Лайонел горько усмехнулся и отхлебнул скотча.
— Да. Бруссард. И знаете что? Он тогда лгал перед судом. Я, конечно, не мог помнить всего, что говорил мне тогда парень, которого я ударил, но я точно помню, что сам ударил его первым. Не знаю почему, но это правда. Достал он меня, гадости говорил в лицо, ну, я и… — Лайонел пожал плечами. — Я тогда совсем другой был.
— Значит, Бруссард солгал, вас оправдали, и вы чувствовали, что обязаны ему.
Лайонел поднял было стакан, но передумал и поставил обратно на подставку.

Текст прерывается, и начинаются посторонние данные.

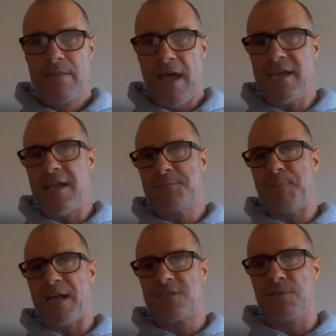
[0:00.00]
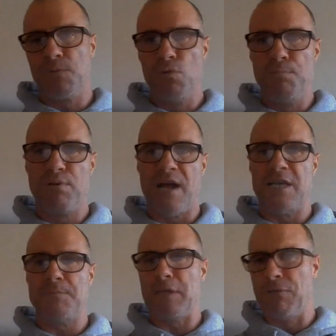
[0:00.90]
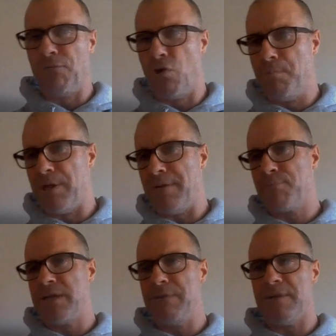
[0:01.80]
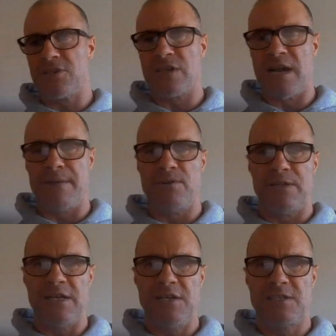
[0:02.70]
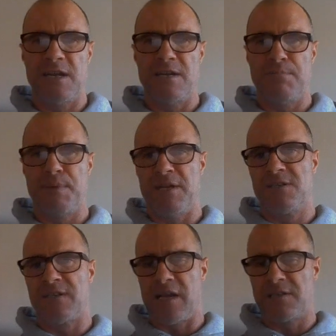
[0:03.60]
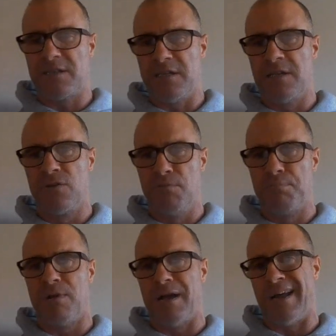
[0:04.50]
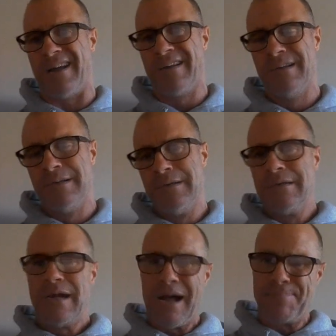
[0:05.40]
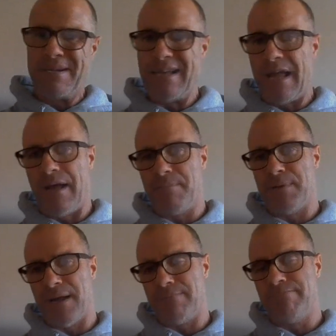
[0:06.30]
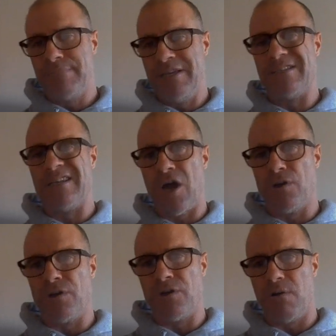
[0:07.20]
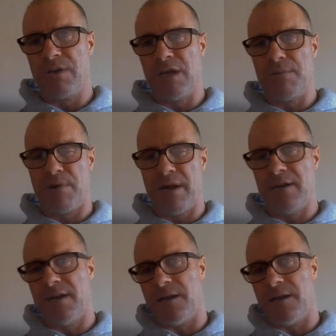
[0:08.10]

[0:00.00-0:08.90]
They get back some good players, but they've all been pretty much named on the extended bench. Sexton, good player, up and down, but is a noted goal kicker. Brandon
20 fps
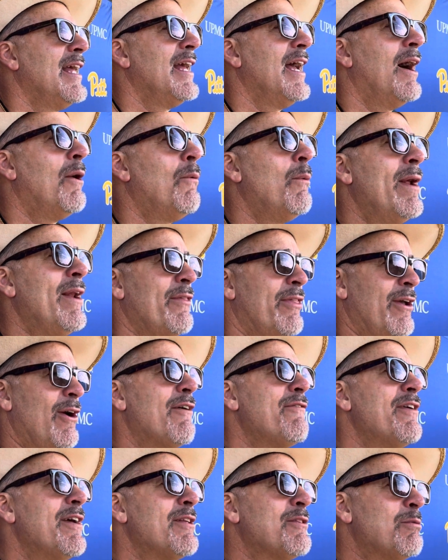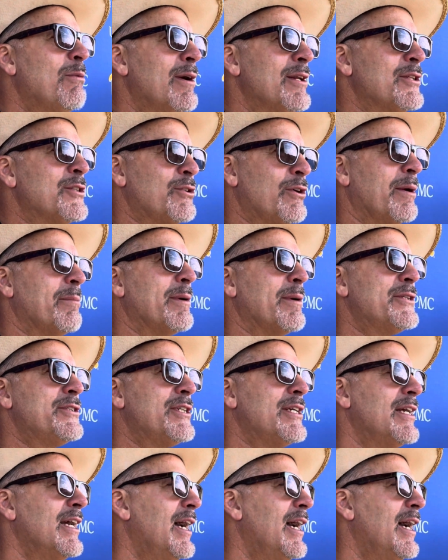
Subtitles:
A winner. The offense won the scrimmage.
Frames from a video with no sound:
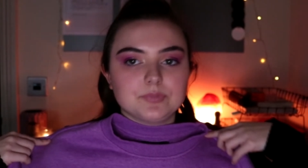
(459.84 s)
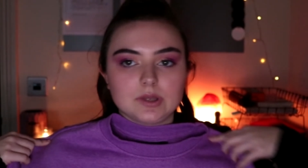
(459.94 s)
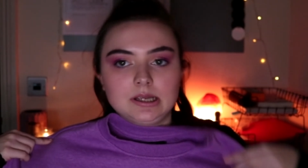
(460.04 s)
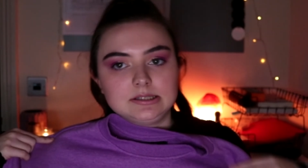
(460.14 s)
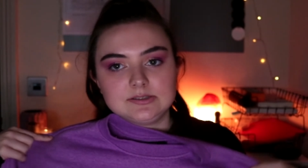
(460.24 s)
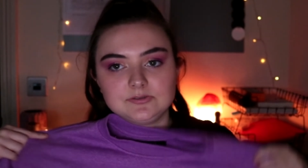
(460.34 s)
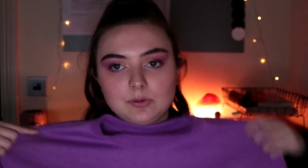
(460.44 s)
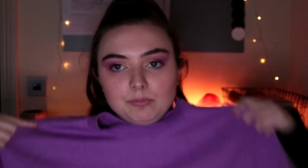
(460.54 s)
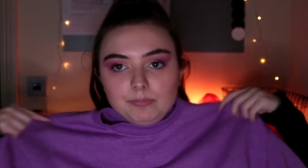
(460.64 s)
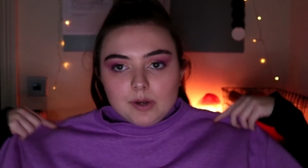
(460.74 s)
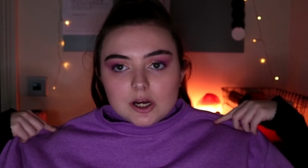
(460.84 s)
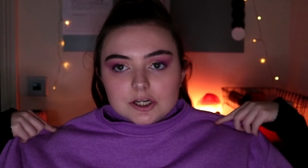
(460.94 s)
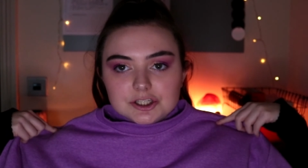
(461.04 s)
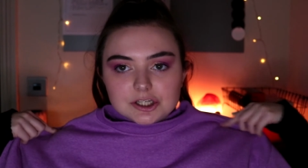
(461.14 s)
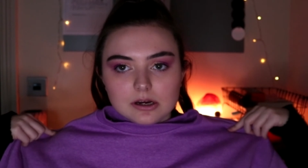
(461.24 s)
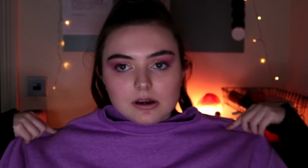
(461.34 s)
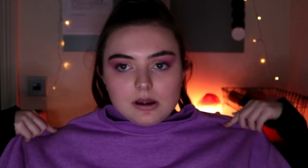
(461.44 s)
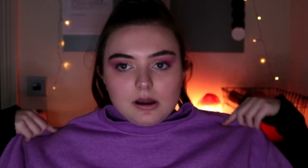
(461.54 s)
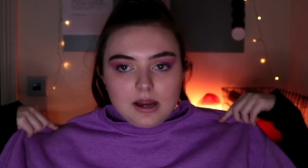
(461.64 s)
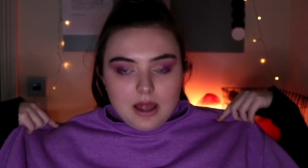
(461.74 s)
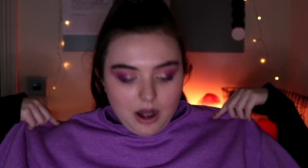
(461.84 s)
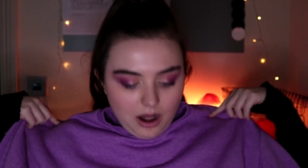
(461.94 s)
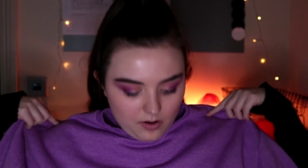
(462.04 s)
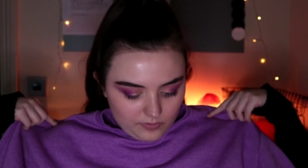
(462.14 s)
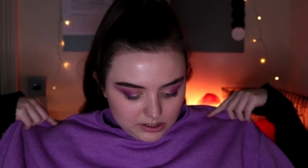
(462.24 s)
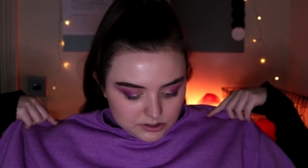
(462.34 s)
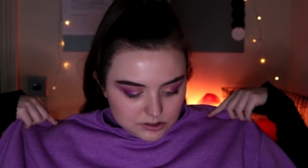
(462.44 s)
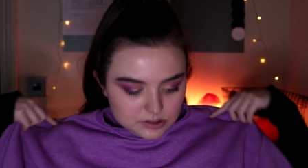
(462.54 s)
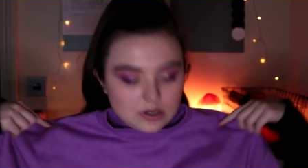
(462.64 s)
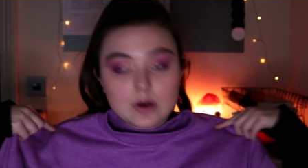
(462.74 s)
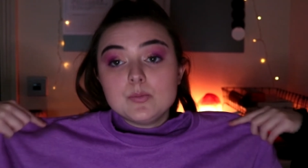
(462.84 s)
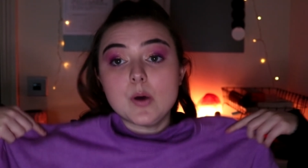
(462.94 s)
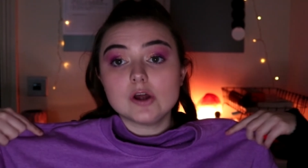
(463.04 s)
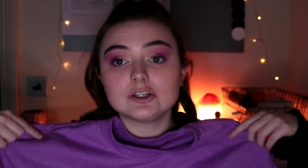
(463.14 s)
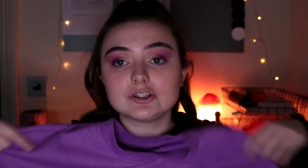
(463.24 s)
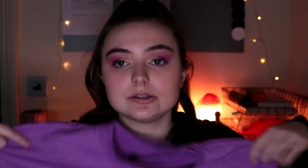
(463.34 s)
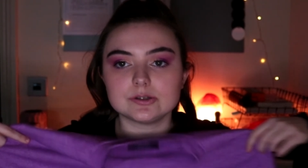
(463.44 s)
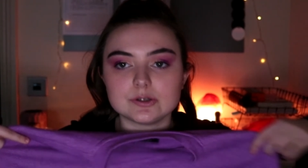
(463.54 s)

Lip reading: It's from Bershka. I love it so much.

— Наверное. Бруссард никогда эту тему не затрагивал, и с годами мы с ним подружились. Сошлись, он звонил мне время от времени. Только задним числом я понял, что он внимательно за мной следит. Он такой. Не поймите меня неправильно, он хороший мужик, но всегда наблюдает за людьми, изучает их, прикидывает, не смогут ли они ему когда-нибудь пригодиться.
— Обычный полицейский, — сказал Раерсон и отпил минеральной воды.
— И вы такой?
Раерсон подумал и сказал:
— Наверное, да.
Лайонел еще отпил скотча и утер себе губы салфеткой для коктейля.